- [Your goal]: Exact copy without images: repeat every entry as written.

- [Source data]:
___

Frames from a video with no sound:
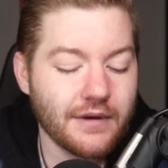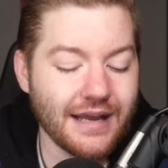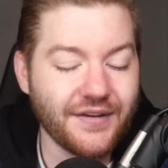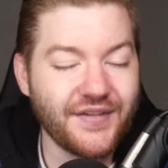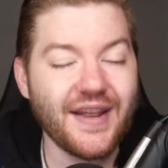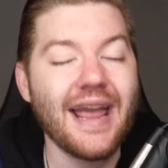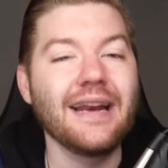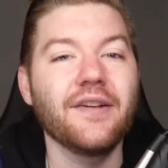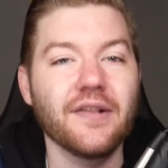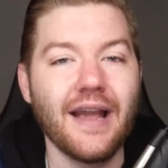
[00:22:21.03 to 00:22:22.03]
kind of stay
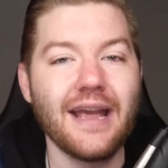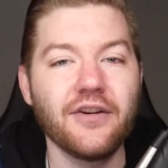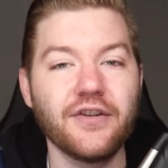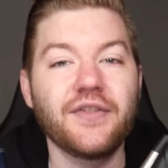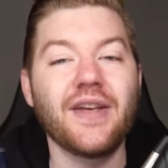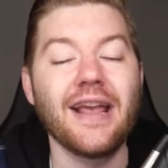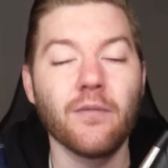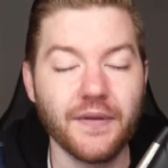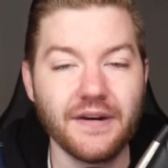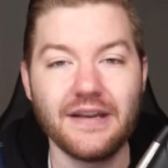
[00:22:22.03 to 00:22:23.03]
in his lane or just take
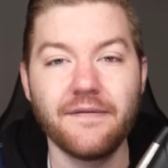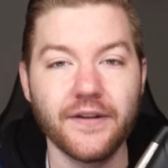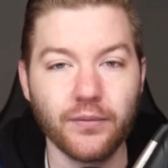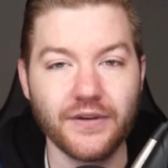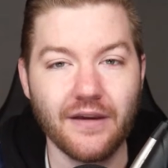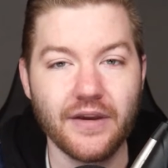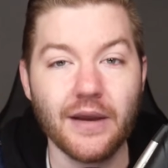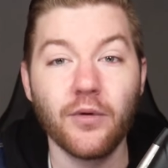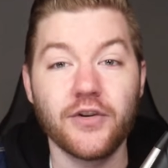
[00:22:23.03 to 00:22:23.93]
what the defense was giving him,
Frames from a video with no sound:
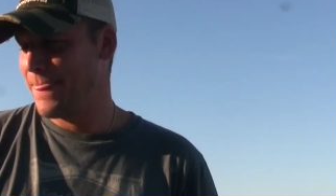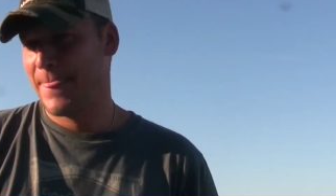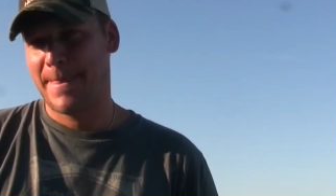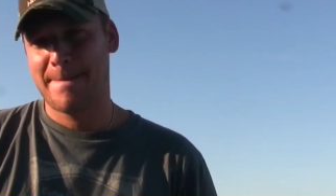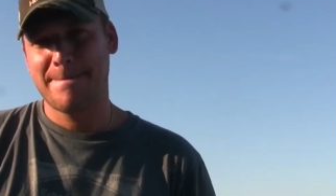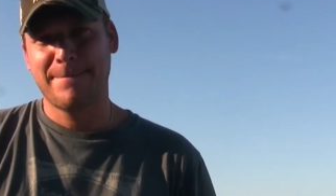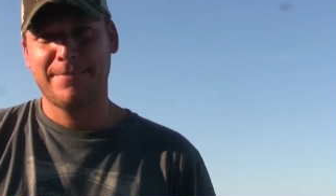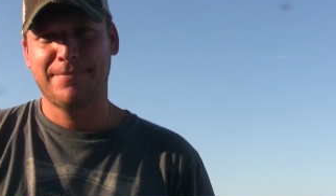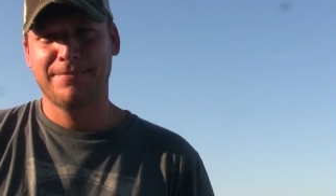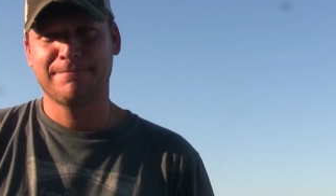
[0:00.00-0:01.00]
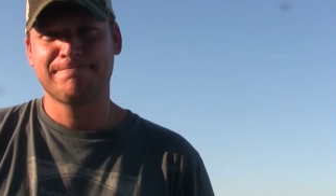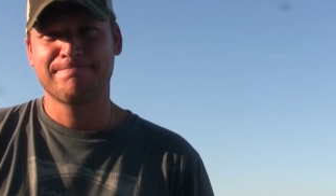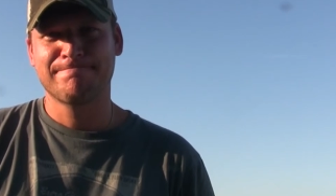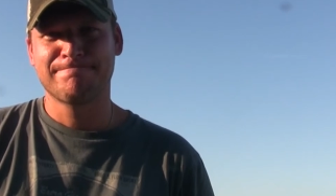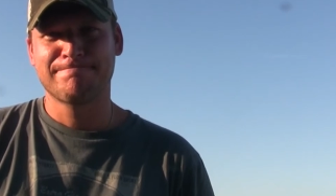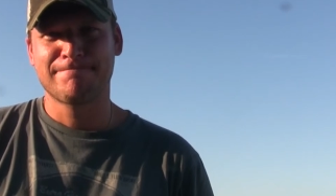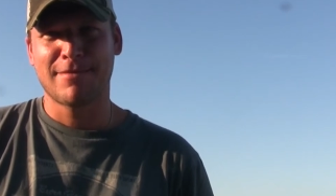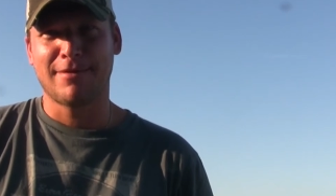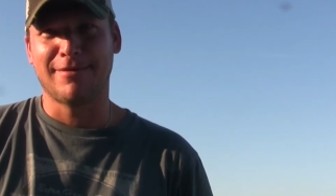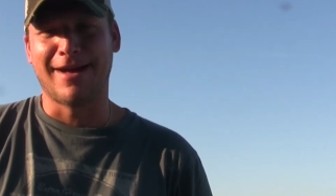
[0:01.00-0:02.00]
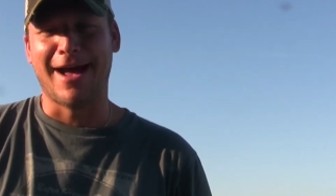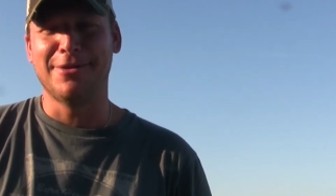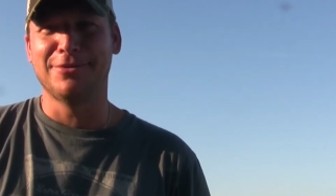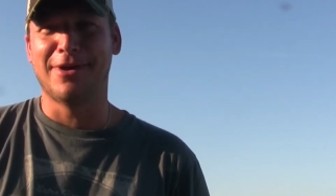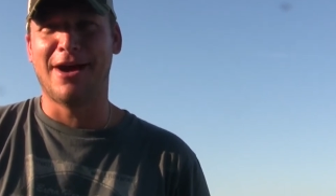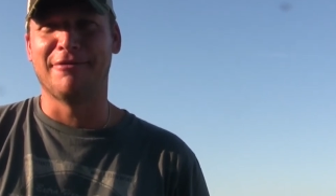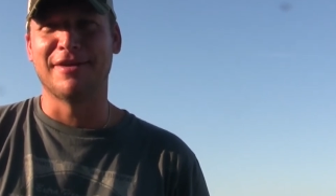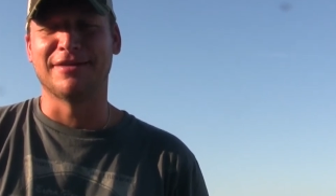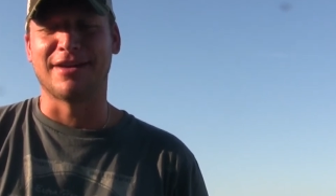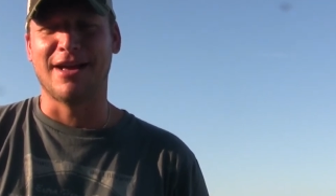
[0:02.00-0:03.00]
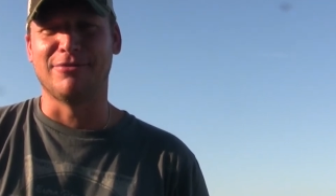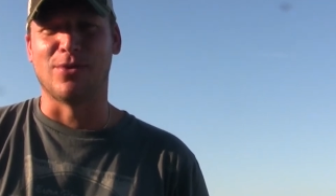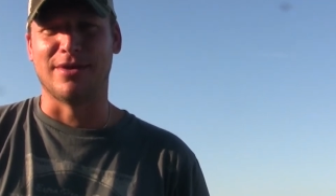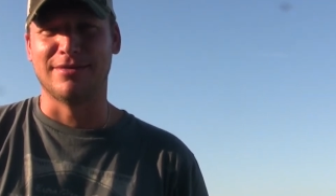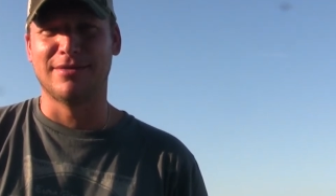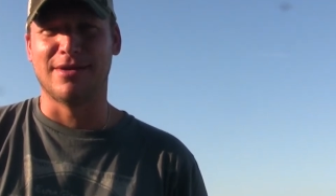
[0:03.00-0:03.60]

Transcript: How fast have you gone in the cart? I don't know how fast I've went.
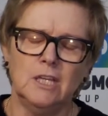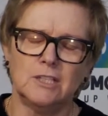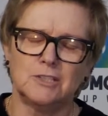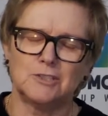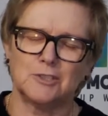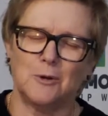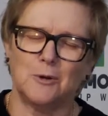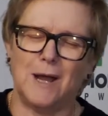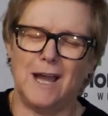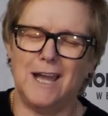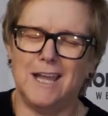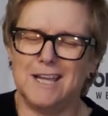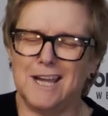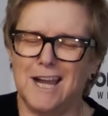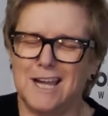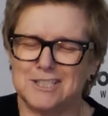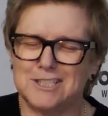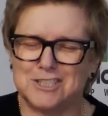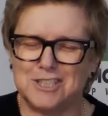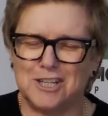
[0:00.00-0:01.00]
So
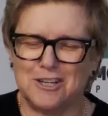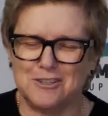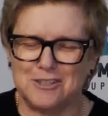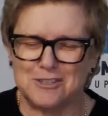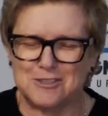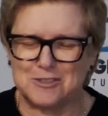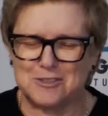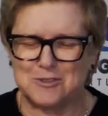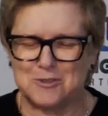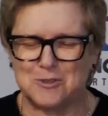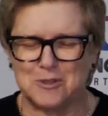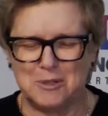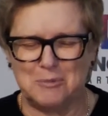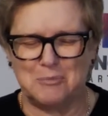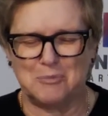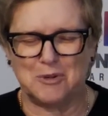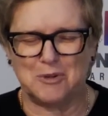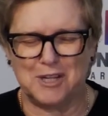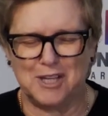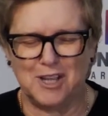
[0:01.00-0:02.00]
I share this story
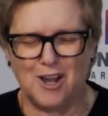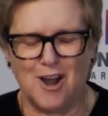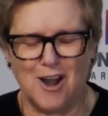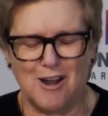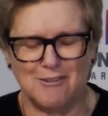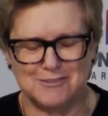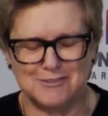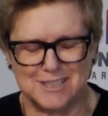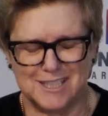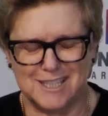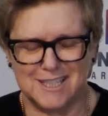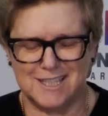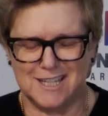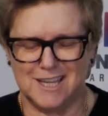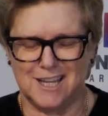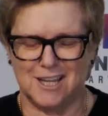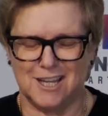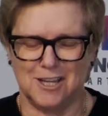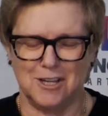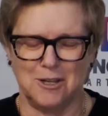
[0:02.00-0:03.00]
pretty often.
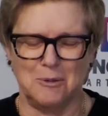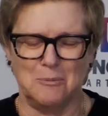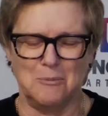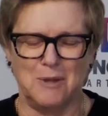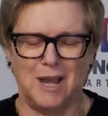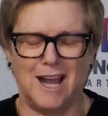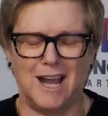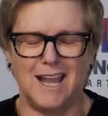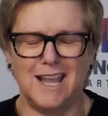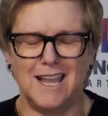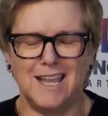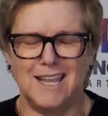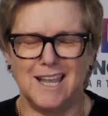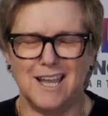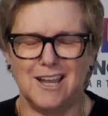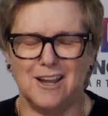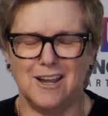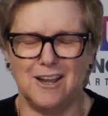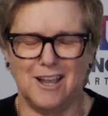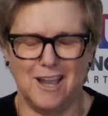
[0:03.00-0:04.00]
I
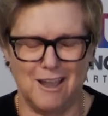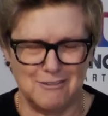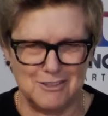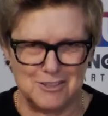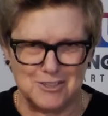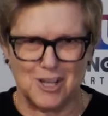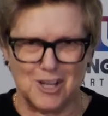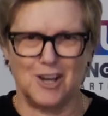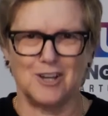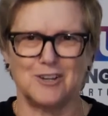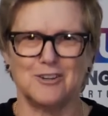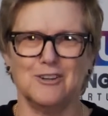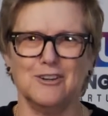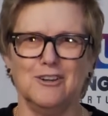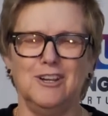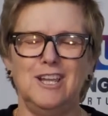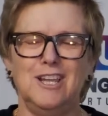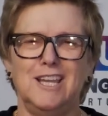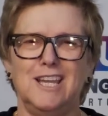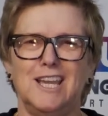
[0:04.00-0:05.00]
have a
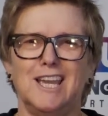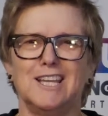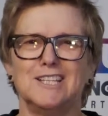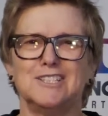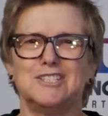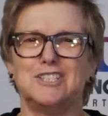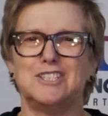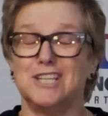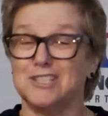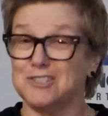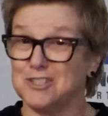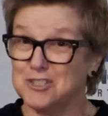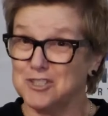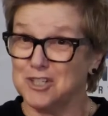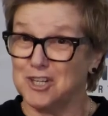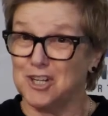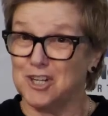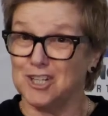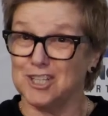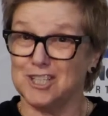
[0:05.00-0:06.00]
daughter, and she has a
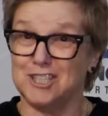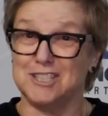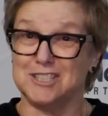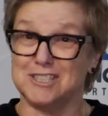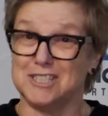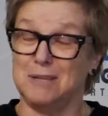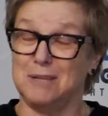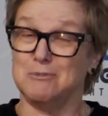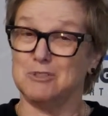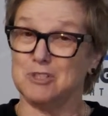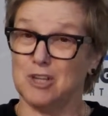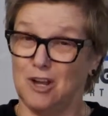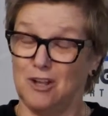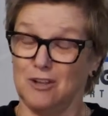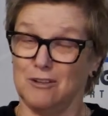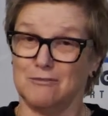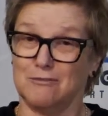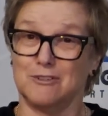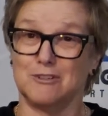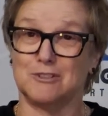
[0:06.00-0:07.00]
dog, and his name is
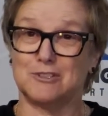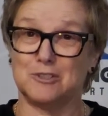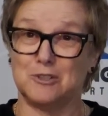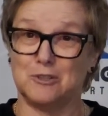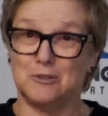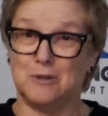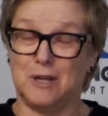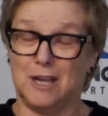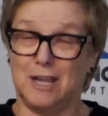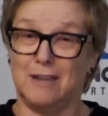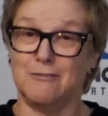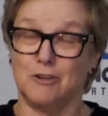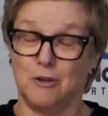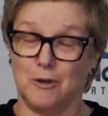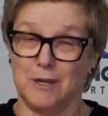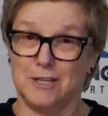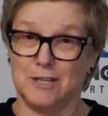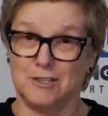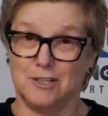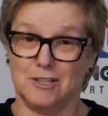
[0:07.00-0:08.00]
Oliver. So I have a
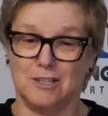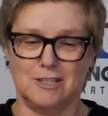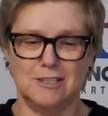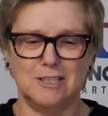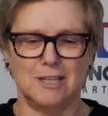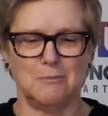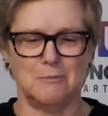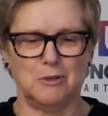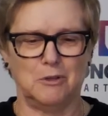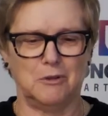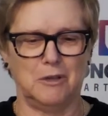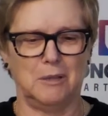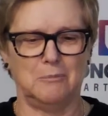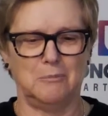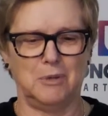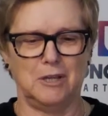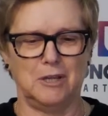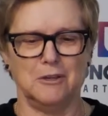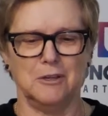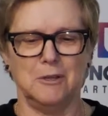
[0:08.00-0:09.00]
grand dog. I'm a
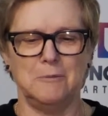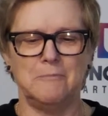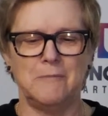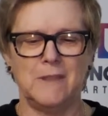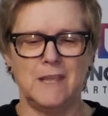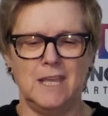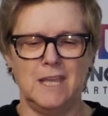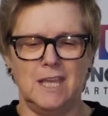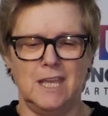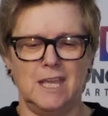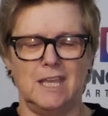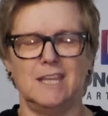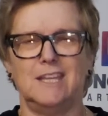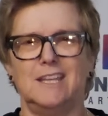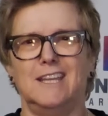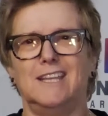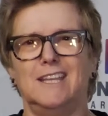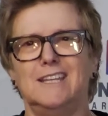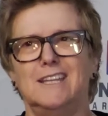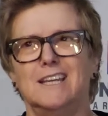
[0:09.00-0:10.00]
grandparent,
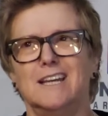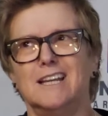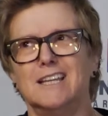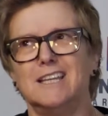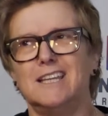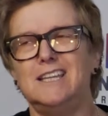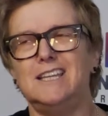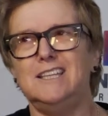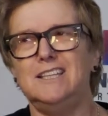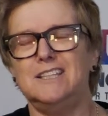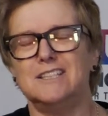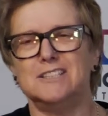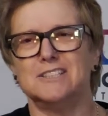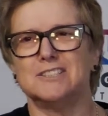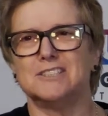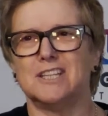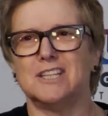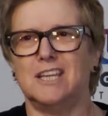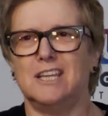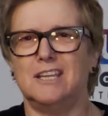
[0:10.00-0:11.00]
and he
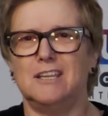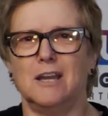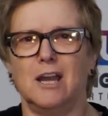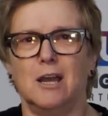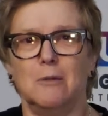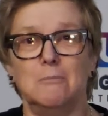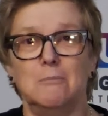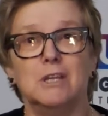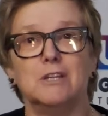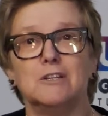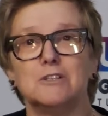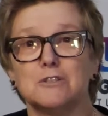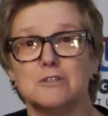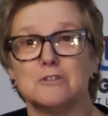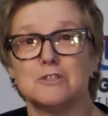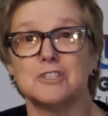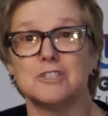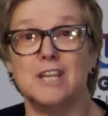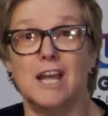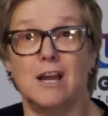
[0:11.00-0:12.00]
is a miniature
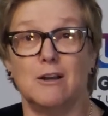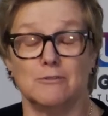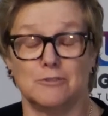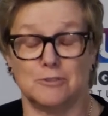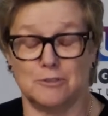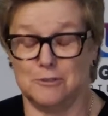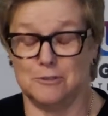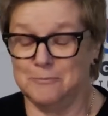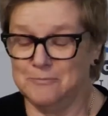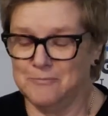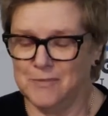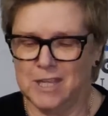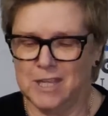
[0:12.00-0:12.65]
schnauzer.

___

- [Expected answer]:
Frames from a video with no sound:
[00:22:21.03 to 00:22:22.03]
kind of stay
[00:22:22.03 to 00:22:23.03]
in his lane or just take
[00:22:23.03 to 00:22:23.93]
what the defense was giving him,
Frames from a video with no sound:
[0:00.00-0:01.00]
[0:01.00-0:02.00]
[0:02.00-0:03.00]
[0:03.00-0:03.60]

Transcript: How fast have you gone in the cart? I don't know how fast I've went.
[0:00.00-0:01.00]
So
[0:01.00-0:02.00]
I share this story
[0:02.00-0:03.00]
pretty often.
[0:03.00-0:04.00]
I
[0:04.00-0:05.00]
have a
[0:05.00-0:06.00]
daughter, and she has a
[0:06.00-0:07.00]
dog, and his name is
[0:07.00-0:08.00]
Oliver. So I have a
[0:08.00-0:09.00]
grand dog. I'm a
[0:09.00-0:10.00]
grandparent,
[0:10.00-0:11.00]
and he
[0:11.00-0:12.00]
is a miniature
[0:12.00-0:12.65]
schnauzer.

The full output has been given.